Graph traversal: Breadth-first search (BFS)

Rodinia Website • Rodinia v4.0 BFS (GitHub) • Rodinia BFS Report • Rodinia BFS Poster • Rodinia BFS Dataset

1. Intro & related work

(a) BFS Overview

GPU breadth-first search: given a graph and a source vertex, label every reachable vertex with its BFS hop distance. It appears in Rodinia as a graph traversal / irregular GPU workload for architecture and performance studies (memory divergence, short wide phases vs. long thin phases). Irregular GPU behavior is characterized quantitatively by Burtscher et al.^[7].

(b) Original paper and its implementation

Paper: Harish and Narayanan - Accelerating Large Graph Algorithms on the GPU Using CUDA^[1] (HiPC 2007).

Rodinia implementation: CUDA BFS in the suite follows Harish & Narayanan^[1]: level-synchronous traversal with two kernels per level (expand adjacency from the frontier, then update frontier masks). Input is a single Rodinia CSR text file (vertex count, per-vertex edge ranges, source id, then edge list with weights). Output is per-vertex distances. A profiling build adds NVTX ranges for timeline tools.
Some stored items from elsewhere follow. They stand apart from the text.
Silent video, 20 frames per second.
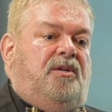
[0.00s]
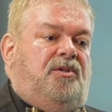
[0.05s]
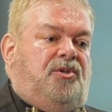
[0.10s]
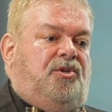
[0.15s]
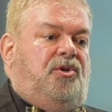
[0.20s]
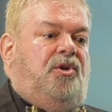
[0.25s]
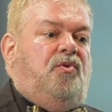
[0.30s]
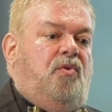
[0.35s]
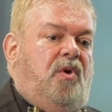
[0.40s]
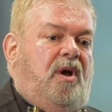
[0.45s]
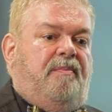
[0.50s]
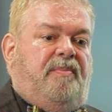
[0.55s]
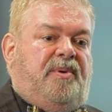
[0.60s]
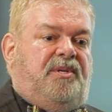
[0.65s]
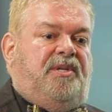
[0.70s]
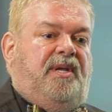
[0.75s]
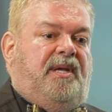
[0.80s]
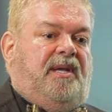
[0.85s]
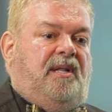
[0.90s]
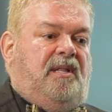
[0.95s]
to a
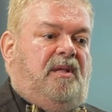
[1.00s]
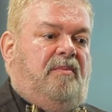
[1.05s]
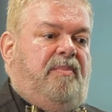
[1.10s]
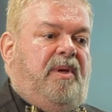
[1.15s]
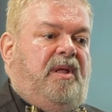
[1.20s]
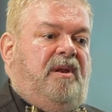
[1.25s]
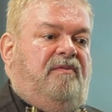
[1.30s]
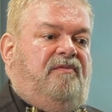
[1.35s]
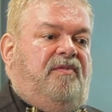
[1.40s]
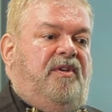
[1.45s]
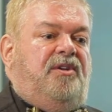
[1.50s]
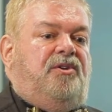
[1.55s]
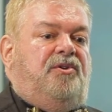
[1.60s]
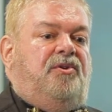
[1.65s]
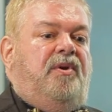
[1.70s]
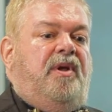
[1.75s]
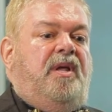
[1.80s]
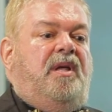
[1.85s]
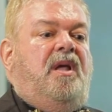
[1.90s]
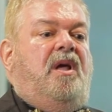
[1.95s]
particular
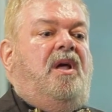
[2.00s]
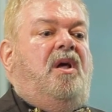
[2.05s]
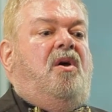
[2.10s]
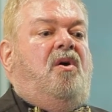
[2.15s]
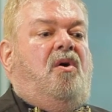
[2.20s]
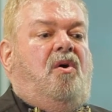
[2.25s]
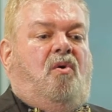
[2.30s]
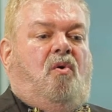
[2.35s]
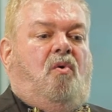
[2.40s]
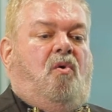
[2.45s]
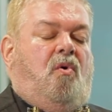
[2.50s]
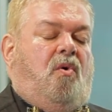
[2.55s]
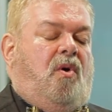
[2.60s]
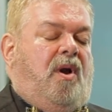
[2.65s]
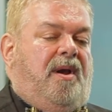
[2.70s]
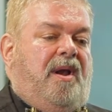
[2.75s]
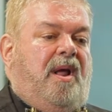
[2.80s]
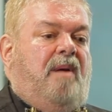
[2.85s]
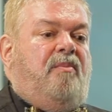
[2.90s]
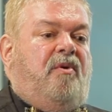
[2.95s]
beneficiary or a
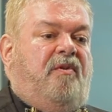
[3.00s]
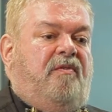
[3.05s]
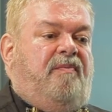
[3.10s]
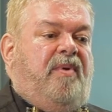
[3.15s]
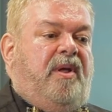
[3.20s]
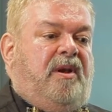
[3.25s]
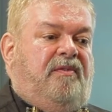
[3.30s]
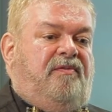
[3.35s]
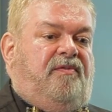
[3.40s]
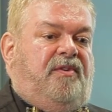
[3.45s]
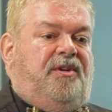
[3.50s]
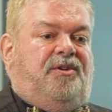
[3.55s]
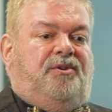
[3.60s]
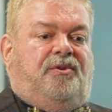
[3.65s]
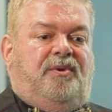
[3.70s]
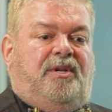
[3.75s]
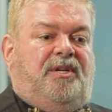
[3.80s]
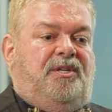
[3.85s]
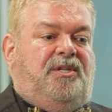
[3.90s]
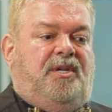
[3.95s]
number of
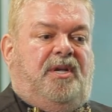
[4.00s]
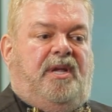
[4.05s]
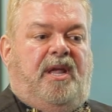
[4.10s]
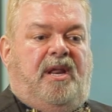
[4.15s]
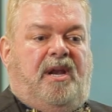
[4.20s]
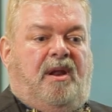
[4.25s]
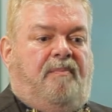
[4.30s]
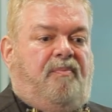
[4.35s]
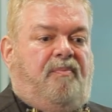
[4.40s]
beneficiaries in a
Suite context: Rodinia^[3]^[4] (rodinia.cs.virginia.edu). Wiki lineage: Graph_traversal (archived).

2. Datasets update

(a) Legacy graphs (old)

Legacy random graphs shipped with the Rodinia distribution^[3] have low average degree and small random weights. They are quick to build and useful for rapid testing; however, they are not sufficiently complex or large to effectively represent real-world social or road networks.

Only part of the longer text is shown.